Batık Dalışları
Aslında bir geminin öyküsü, bizlerin öyküsünden hiç de farklı değildir. Onların da askeri, sivili, ticarisi, emeklisi, gazisi vardır. Onların da işçisi, memuru, sosyetiği vardır. Hep sakin, güvenli sularda yüzeni olduğu gibi, maceralı, fırtınalı hayat süreni de vardır. Kazada, savaşta dibi boylayanı, hayatı roman olanı, hatta destanlar yazanı vardır. “Mustafa Aydemir’in Ben Bir Türk Zabitiyim isimli kitabından.” Antalya; batık dalışı konusunda, zengin bir şehrimiz. Batıkların ilginç öykülerine birlikte göz atalım.
- Uçak Batıkları
- Gelidonya Antik Batığı
- Uluburun Antik Batığı
- Paris Batığı
- Fransız Sosyete Batığı (St.Didier)
Uçak Batıkları
Antalya batık dalışı heyecanını hissedebileceğiniz savaş uçağı batıklarından biri Kaş’ta, diğeri ise Manavgat’ta bulunur. Manavgat’taki B-24 Amerikan Savaş Uçağı Batığı, 1944 yılında Romanya üzerindeki hedefleri bombaladıktan sonra Kıbrıs’taki üssüne geri dönmekte olan ve Ege Denizi üzerinde vurulduktan sonra Antalya açıklarında denize gömülen bir uçağa aittir. Kaş civarında batık ise neden düştüğü bilinmeyen bir İtalyan uçağına aittir. Uçak, motorları haricinde bir bütün olarak sualtında yatmaktadır.
Gelidonya Antik Batığı
Gelidonya Batığı, Antalya körfezinin en batısında bulunur. Bugünkü adıyla Taşlık burnunun güneyine doğru sıralanmış Beş Adalar’dan en büyüğünün güneydoğusundadır. Yük gemisi, kayalıklara çarparak yükünü saçmaya başlar. Çok geçmeden de deniz altındaki bir kayanın üzerine kıç üstü oturur.

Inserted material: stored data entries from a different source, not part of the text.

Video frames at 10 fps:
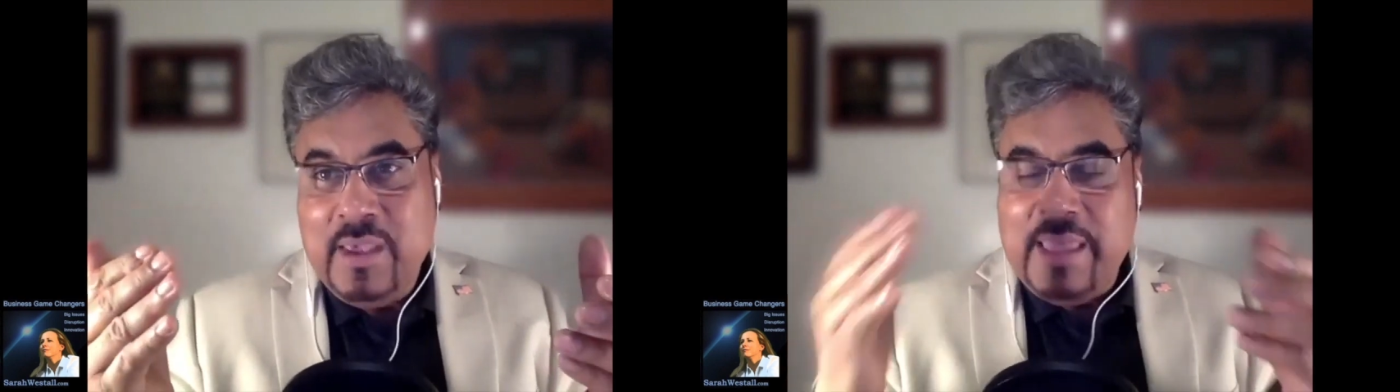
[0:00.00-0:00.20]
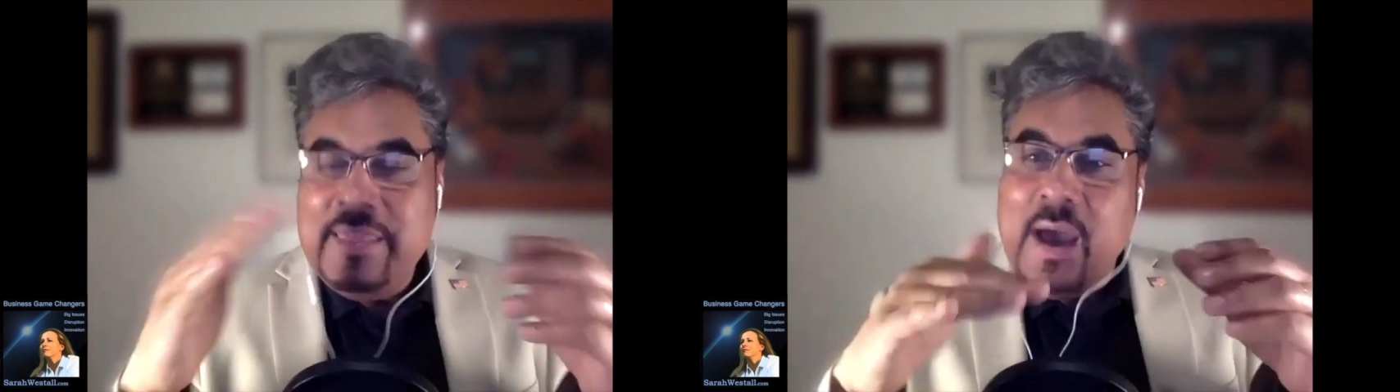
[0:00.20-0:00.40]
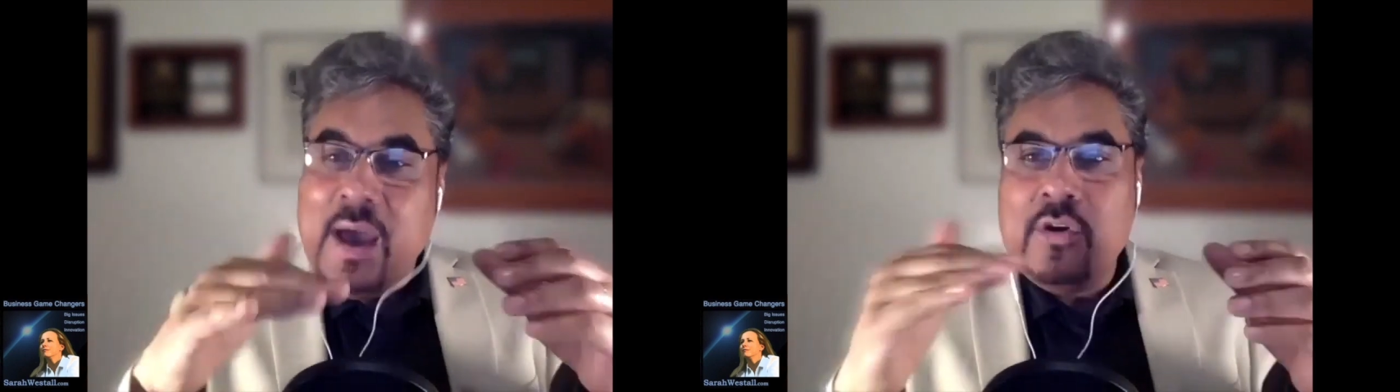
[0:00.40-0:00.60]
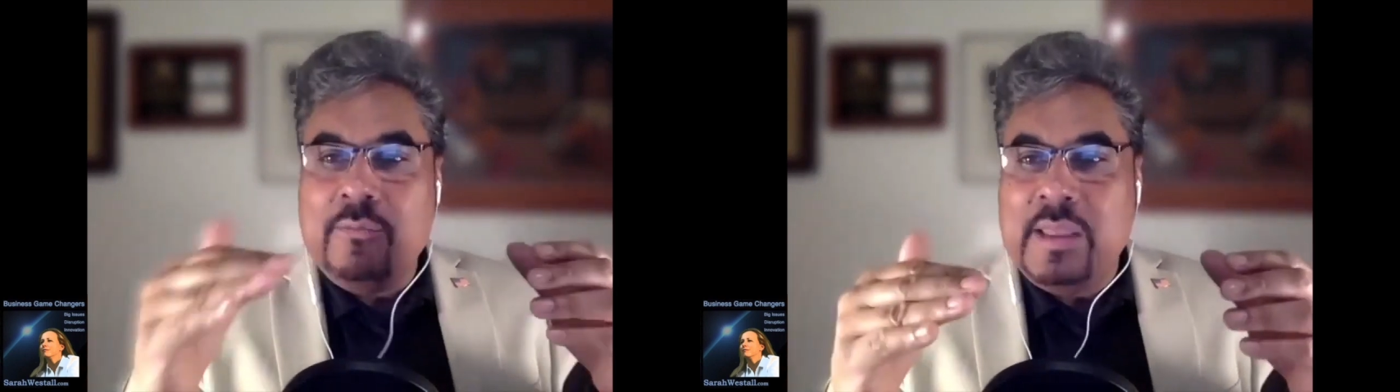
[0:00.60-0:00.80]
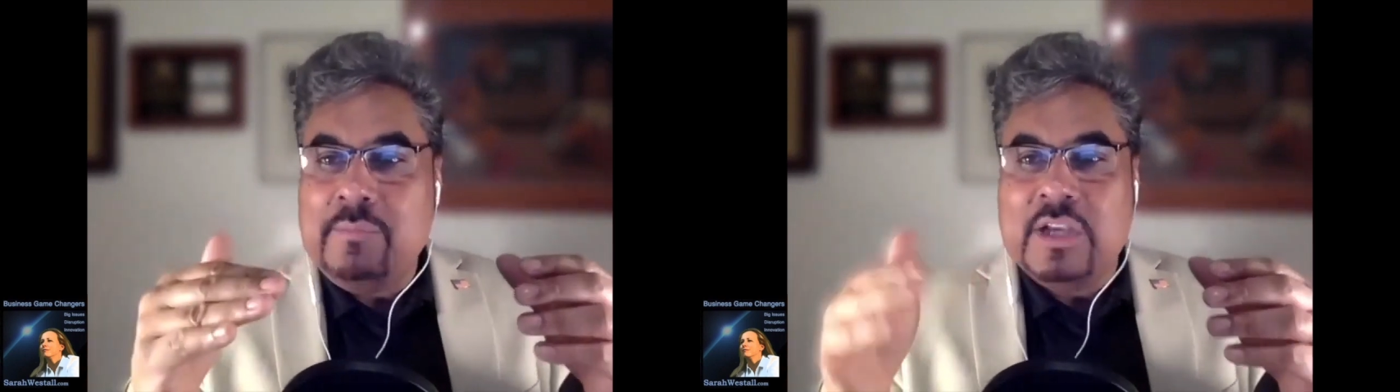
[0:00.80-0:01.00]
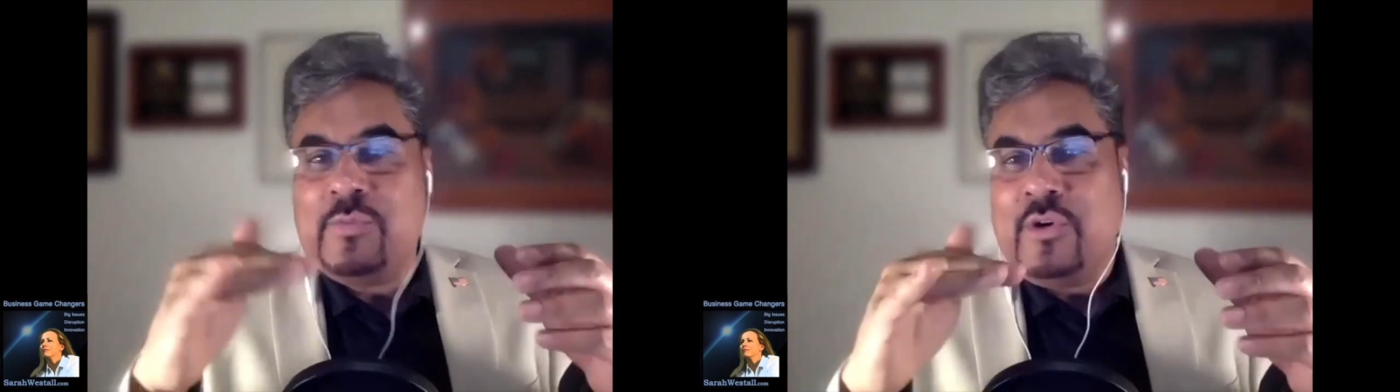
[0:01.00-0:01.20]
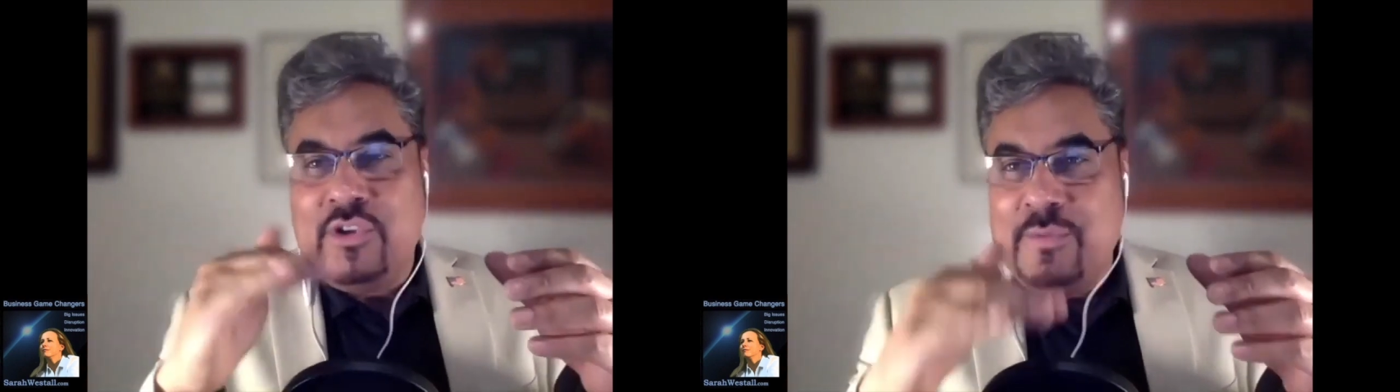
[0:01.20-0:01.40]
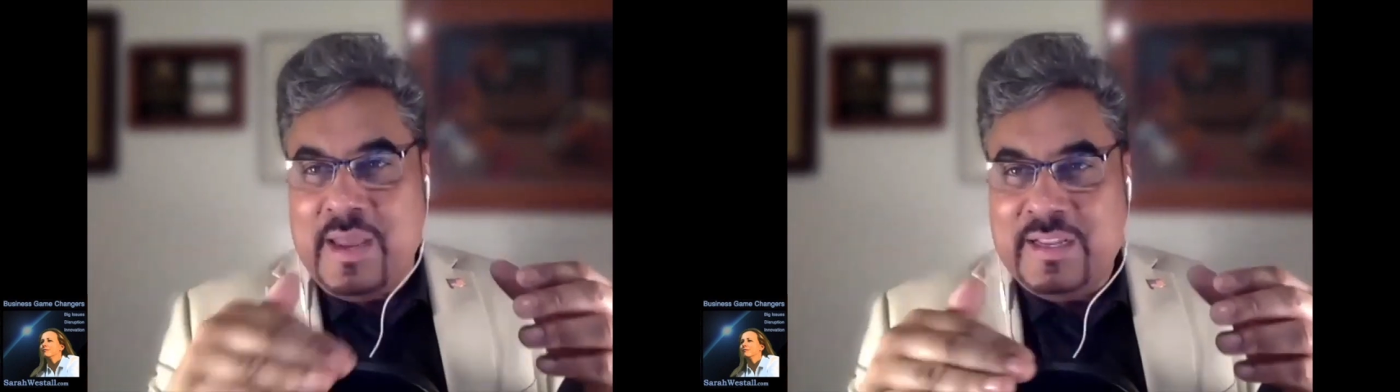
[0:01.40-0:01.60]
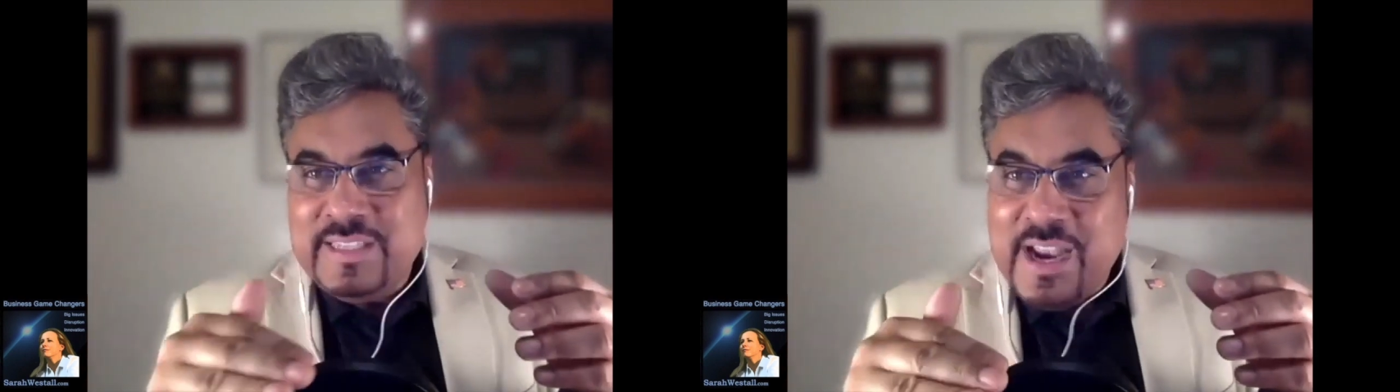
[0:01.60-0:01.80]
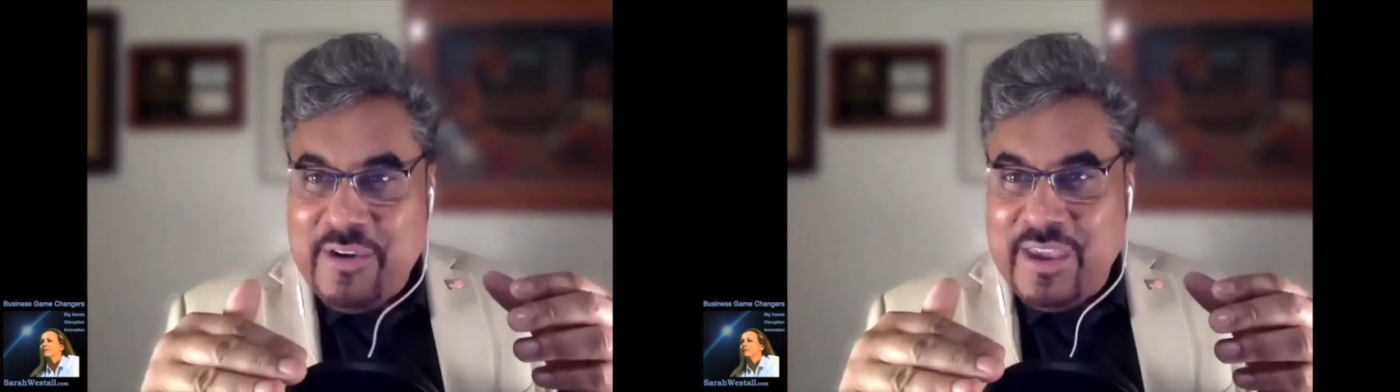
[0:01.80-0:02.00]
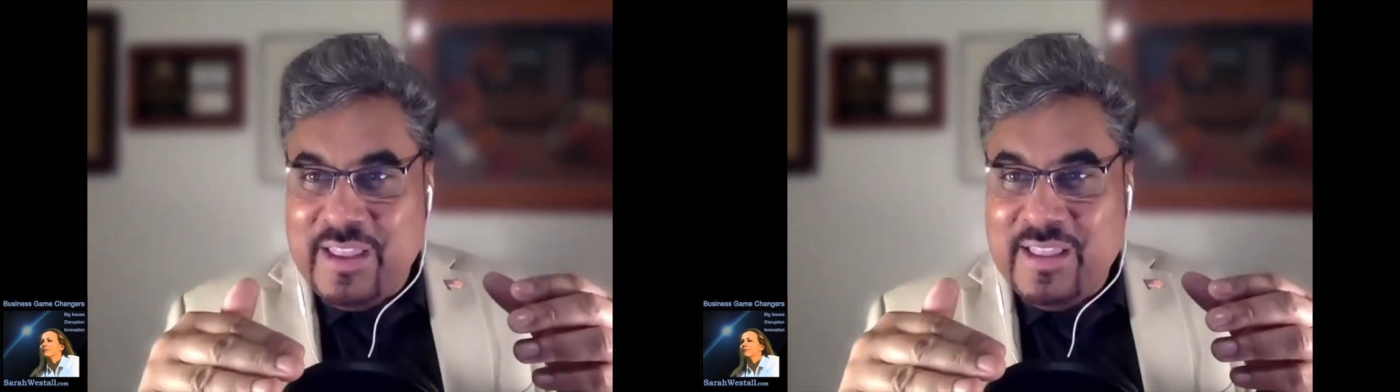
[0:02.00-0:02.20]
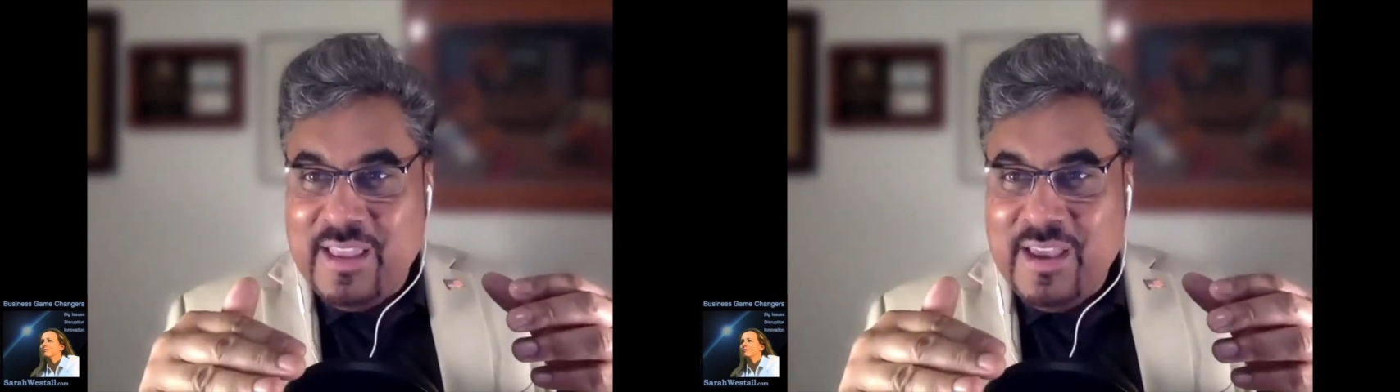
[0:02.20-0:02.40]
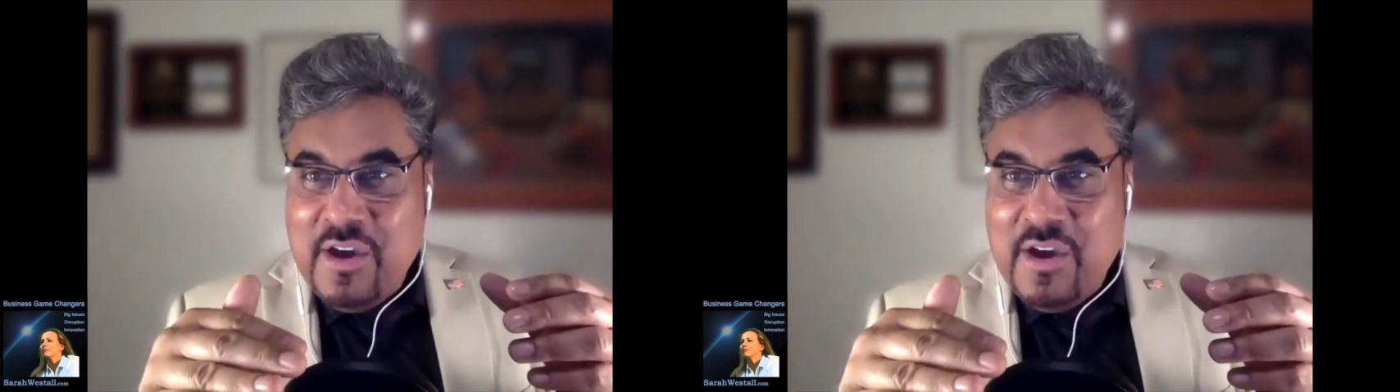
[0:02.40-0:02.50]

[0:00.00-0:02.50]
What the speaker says: And that would have been much more humanitarian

1954 yılında Bodrumlu bir sünger dalıcısı tarafından keşfedilen ve 26-28 metre derinlikte bulunan batığa 1960 yılında yapılan araştırma dalışlarında geminin Genç Tunç Devri’ne ait olduğu saptanmıştır. Yapılan bu dalışların bir diğer özelliği de sualtında dalgıç bir arkeoloğun başkanlığında kazısı tamamlanan ve kara kazısı standartlarına uygun olarak yapılan ilk sualtı kazısı unvanına sahip olmasıdır.

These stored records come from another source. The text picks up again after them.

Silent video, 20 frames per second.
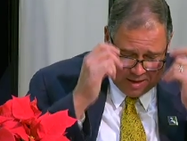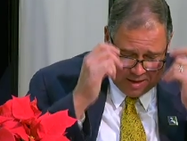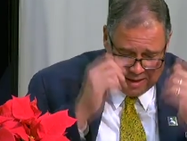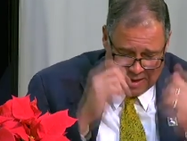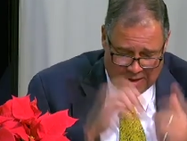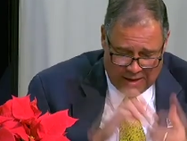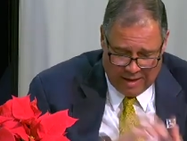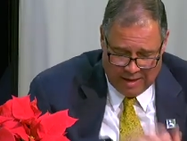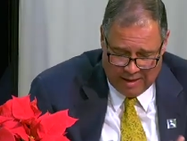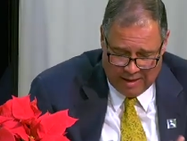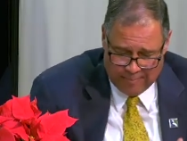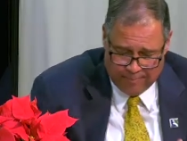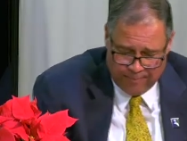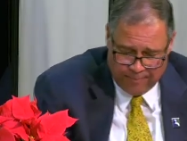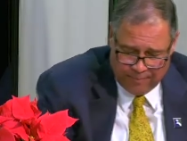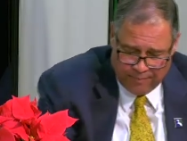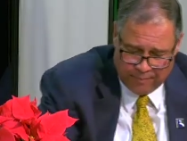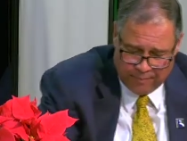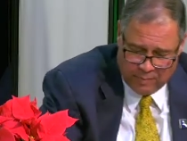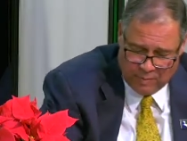
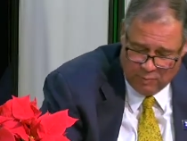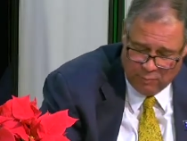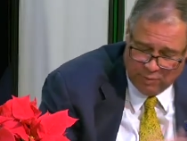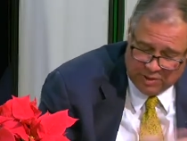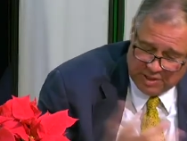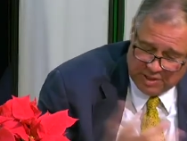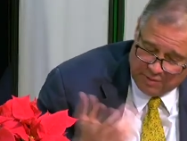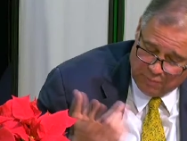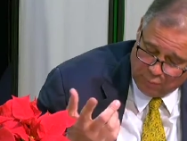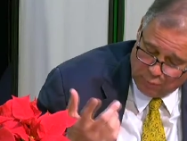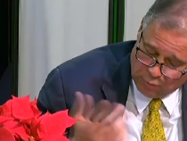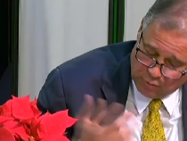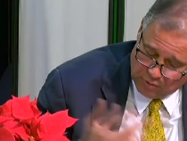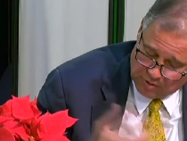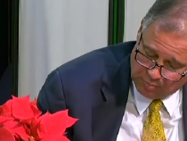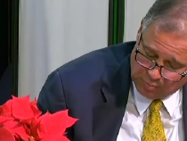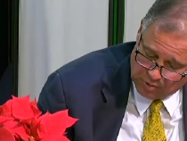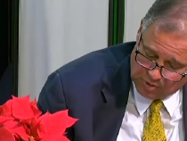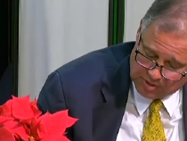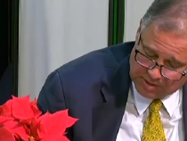Um, we did the
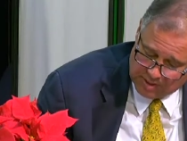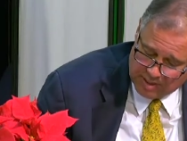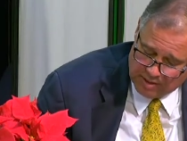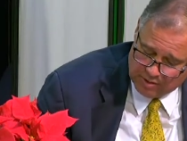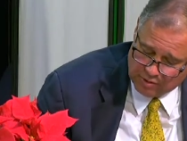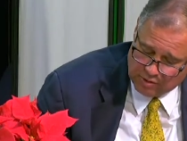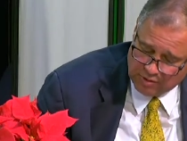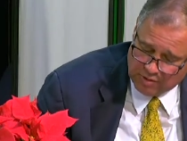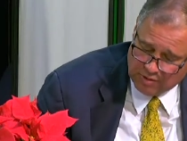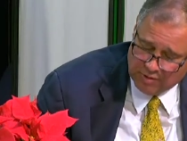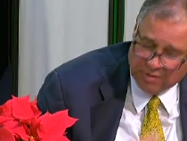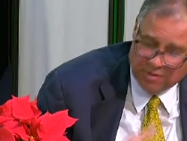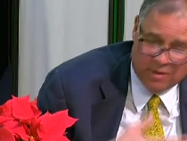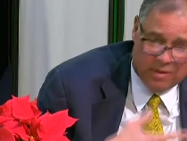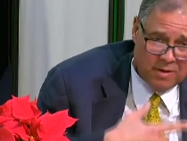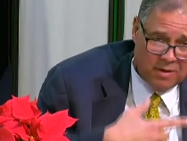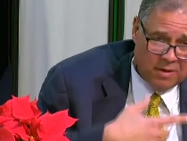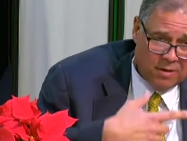rules of procedure.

Gemideki ağır yüke yataklık yapması için yerleştirilen çalı çırpıya yapılan analizlerden elde edilen sonuca göre yapılan tahmin geminin M.Ö. 13. yüzyıl sonlarında battığıdır. Kalıntıların üzerinde koruyucu kum veya mil tabakasının olmayışı nedeniyle teknenin büyük bir kısmı özellikle Teredo türü deniz kurtları tarafından yok edilmiştir.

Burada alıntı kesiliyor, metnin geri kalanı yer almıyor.